=== Prompt ===
Give the records below again in full, exactly as written, but without any images.
··········
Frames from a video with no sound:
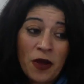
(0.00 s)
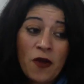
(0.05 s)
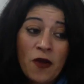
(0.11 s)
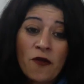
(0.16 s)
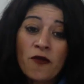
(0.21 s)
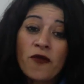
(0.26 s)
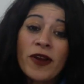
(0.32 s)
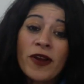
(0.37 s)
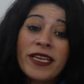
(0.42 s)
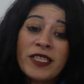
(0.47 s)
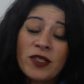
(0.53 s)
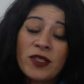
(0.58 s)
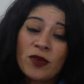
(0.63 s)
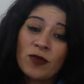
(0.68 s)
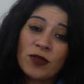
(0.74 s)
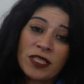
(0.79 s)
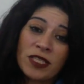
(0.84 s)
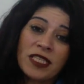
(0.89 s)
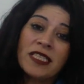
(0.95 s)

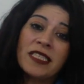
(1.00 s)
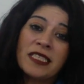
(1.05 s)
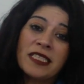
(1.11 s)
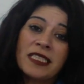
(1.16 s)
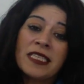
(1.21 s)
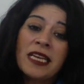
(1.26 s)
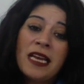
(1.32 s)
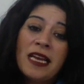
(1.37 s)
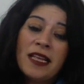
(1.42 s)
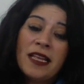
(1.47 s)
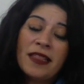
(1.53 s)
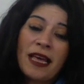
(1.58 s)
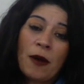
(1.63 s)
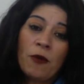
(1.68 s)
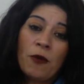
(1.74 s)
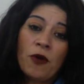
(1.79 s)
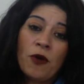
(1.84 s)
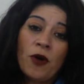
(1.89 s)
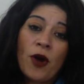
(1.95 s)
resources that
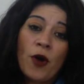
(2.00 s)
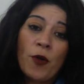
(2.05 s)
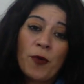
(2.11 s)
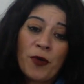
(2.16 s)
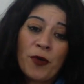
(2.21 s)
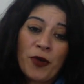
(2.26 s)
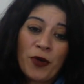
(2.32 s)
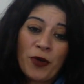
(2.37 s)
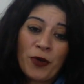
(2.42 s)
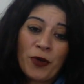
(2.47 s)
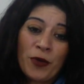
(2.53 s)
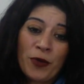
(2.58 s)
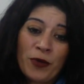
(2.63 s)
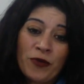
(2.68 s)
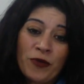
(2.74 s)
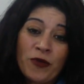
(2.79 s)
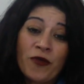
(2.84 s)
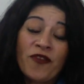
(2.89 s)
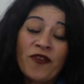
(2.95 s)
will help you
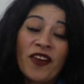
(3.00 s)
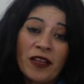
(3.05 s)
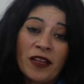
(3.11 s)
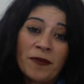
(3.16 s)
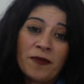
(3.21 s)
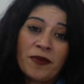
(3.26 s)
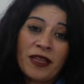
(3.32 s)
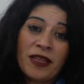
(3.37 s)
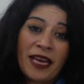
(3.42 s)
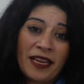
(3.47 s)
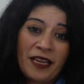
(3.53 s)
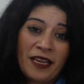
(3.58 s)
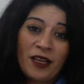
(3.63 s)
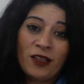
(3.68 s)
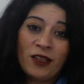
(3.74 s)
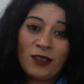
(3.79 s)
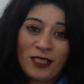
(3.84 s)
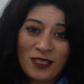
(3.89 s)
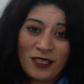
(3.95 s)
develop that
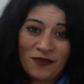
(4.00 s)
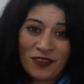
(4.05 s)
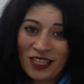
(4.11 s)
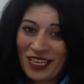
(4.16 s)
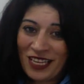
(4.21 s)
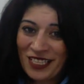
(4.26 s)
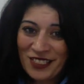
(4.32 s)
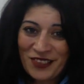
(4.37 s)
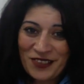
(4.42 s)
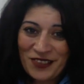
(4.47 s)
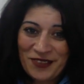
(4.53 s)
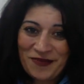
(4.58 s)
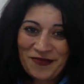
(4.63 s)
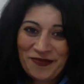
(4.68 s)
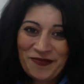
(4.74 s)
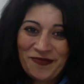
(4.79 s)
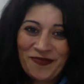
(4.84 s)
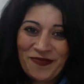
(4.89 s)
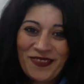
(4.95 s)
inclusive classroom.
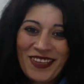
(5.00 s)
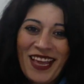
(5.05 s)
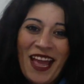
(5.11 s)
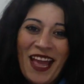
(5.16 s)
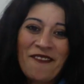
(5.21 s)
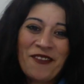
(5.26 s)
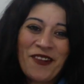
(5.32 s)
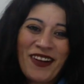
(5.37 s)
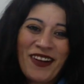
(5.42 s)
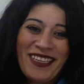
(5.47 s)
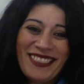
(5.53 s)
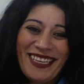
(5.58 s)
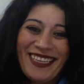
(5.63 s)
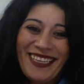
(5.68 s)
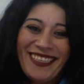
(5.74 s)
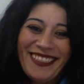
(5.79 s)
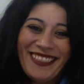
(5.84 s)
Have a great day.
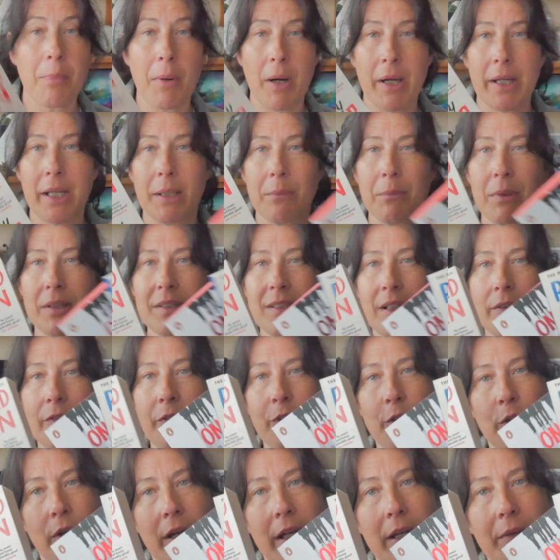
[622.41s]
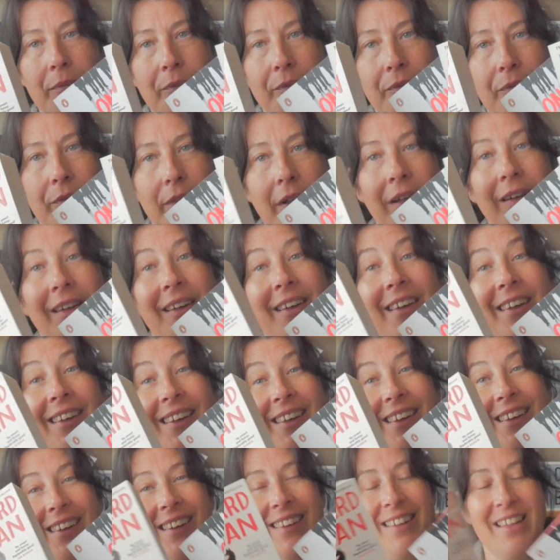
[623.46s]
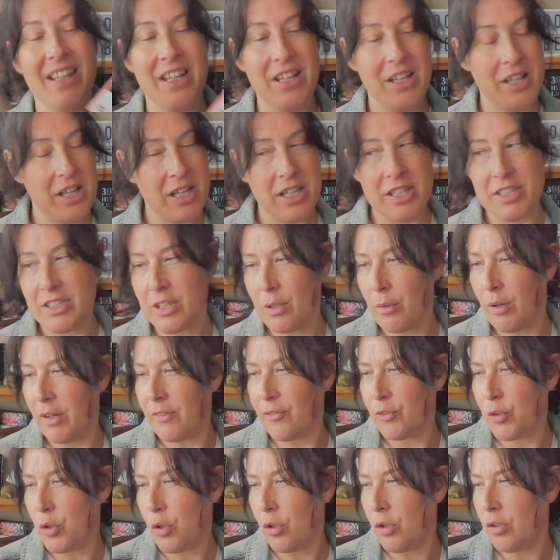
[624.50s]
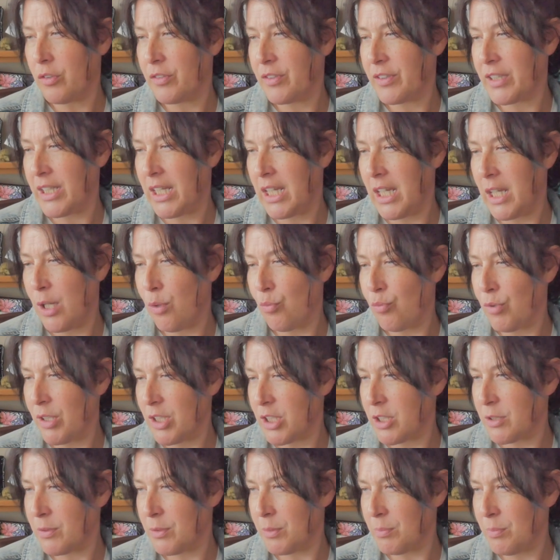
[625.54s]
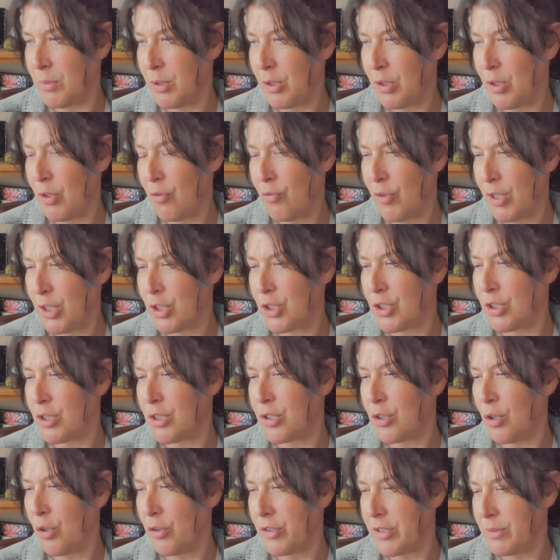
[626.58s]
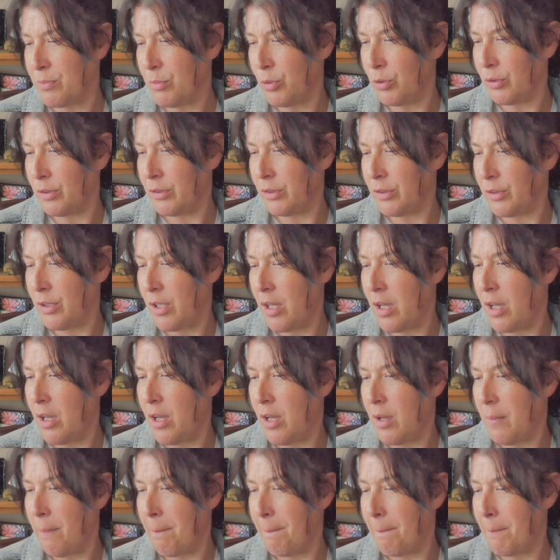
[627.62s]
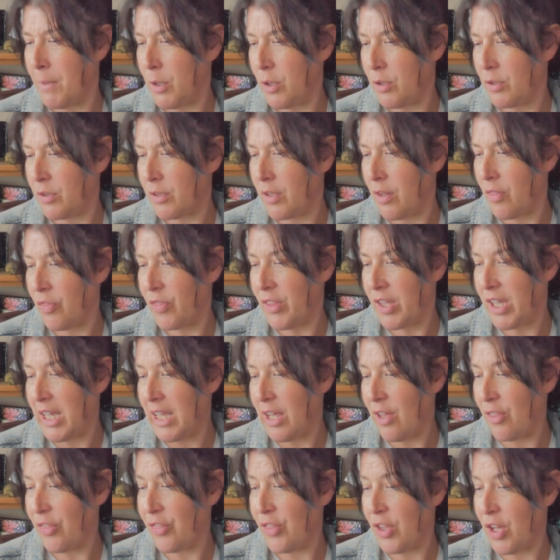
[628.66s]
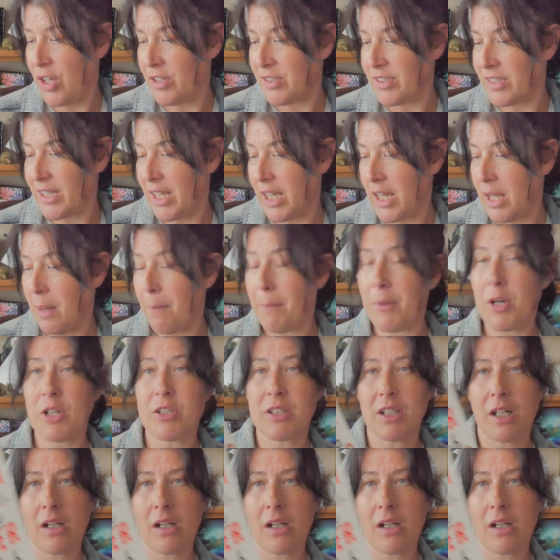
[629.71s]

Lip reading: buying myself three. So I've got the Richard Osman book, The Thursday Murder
··········
=== Exercise solution ===
Frames from a video with no sound:
(0.00 s)
(0.05 s)
(0.11 s)
(0.16 s)
(0.21 s)
(0.26 s)
(0.32 s)
(0.37 s)
(0.42 s)
(0.47 s)
(0.53 s)
(0.58 s)
(0.63 s)
(0.68 s)
(0.74 s)
(0.79 s)
(0.84 s)
(0.89 s)
(0.95 s)

(1.00 s)
(1.05 s)
(1.11 s)
(1.16 s)
(1.21 s)
(1.26 s)
(1.32 s)
(1.37 s)
(1.42 s)
(1.47 s)
(1.53 s)
(1.58 s)
(1.63 s)
(1.68 s)
(1.74 s)
(1.79 s)
(1.84 s)
(1.89 s)
(1.95 s)
resources that
(2.00 s)
(2.05 s)
(2.11 s)
(2.16 s)
(2.21 s)
(2.26 s)
(2.32 s)
(2.37 s)
(2.42 s)
(2.47 s)
(2.53 s)
(2.58 s)
(2.63 s)
(2.68 s)
(2.74 s)
(2.79 s)
(2.84 s)
(2.89 s)
(2.95 s)
will help you
(3.00 s)
(3.05 s)
(3.11 s)
(3.16 s)
(3.21 s)
(3.26 s)
(3.32 s)
(3.37 s)
(3.42 s)
(3.47 s)
(3.53 s)
(3.58 s)
(3.63 s)
(3.68 s)
(3.74 s)
(3.79 s)
(3.84 s)
(3.89 s)
(3.95 s)
develop that
(4.00 s)
(4.05 s)
(4.11 s)
(4.16 s)
(4.21 s)
(4.26 s)
(4.32 s)
(4.37 s)
(4.42 s)
(4.47 s)
(4.53 s)
(4.58 s)
(4.63 s)
(4.68 s)
(4.74 s)
(4.79 s)
(4.84 s)
(4.89 s)
(4.95 s)
inclusive classroom.
(5.00 s)
(5.05 s)
(5.11 s)
(5.16 s)
(5.21 s)
(5.26 s)
(5.32 s)
(5.37 s)
(5.42 s)
(5.47 s)
(5.53 s)
(5.58 s)
(5.63 s)
(5.68 s)
(5.74 s)
(5.79 s)
(5.84 s)
Have a great day.
[622.41s]
[623.46s]
[624.50s]
[625.54s]
[626.58s]
[627.62s]
[628.66s]
[629.71s]

Lip reading: buying myself three. So I've got the Richard Osman book, The Thursday Murder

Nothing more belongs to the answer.